## Action item
For this exercise, repeat the records below exactly as written.

## Data records
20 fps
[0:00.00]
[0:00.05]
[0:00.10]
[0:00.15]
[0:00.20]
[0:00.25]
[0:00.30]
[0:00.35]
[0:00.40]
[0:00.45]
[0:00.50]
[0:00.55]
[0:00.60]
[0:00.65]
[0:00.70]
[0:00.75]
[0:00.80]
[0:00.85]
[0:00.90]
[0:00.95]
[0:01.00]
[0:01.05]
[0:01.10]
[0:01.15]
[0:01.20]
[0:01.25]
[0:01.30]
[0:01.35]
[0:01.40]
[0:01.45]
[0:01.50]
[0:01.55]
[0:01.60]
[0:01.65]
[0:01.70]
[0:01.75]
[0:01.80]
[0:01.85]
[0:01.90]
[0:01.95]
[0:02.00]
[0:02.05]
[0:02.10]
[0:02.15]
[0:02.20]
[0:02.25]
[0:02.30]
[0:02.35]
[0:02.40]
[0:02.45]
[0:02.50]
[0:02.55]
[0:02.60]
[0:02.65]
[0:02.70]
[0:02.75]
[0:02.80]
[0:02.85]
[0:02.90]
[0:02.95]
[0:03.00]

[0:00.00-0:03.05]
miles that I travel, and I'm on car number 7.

## Answer box
20 fps
[0:00.00]
[0:00.05]
[0:00.10]
[0:00.15]
[0:00.20]
[0:00.25]
[0:00.30]
[0:00.35]
[0:00.40]
[0:00.45]
[0:00.50]
[0:00.55]
[0:00.60]
[0:00.65]
[0:00.70]
[0:00.75]
[0:00.80]
[0:00.85]
[0:00.90]
[0:00.95]
[0:01.00]
[0:01.05]
[0:01.10]
[0:01.15]
[0:01.20]
[0:01.25]
[0:01.30]
[0:01.35]
[0:01.40]
[0:01.45]
[0:01.50]
[0:01.55]
[0:01.60]
[0:01.65]
[0:01.70]
[0:01.75]
[0:01.80]
[0:01.85]
[0:01.90]
[0:01.95]
[0:02.00]
[0:02.05]
[0:02.10]
[0:02.15]
[0:02.20]
[0:02.25]
[0:02.30]
[0:02.35]
[0:02.40]
[0:02.45]
[0:02.50]
[0:02.55]
[0:02.60]
[0:02.65]
[0:02.70]
[0:02.75]
[0:02.80]
[0:02.85]
[0:02.90]
[0:02.95]
[0:03.00]

[0:00.00-0:03.05]
miles that I travel, and I'm on car number 7.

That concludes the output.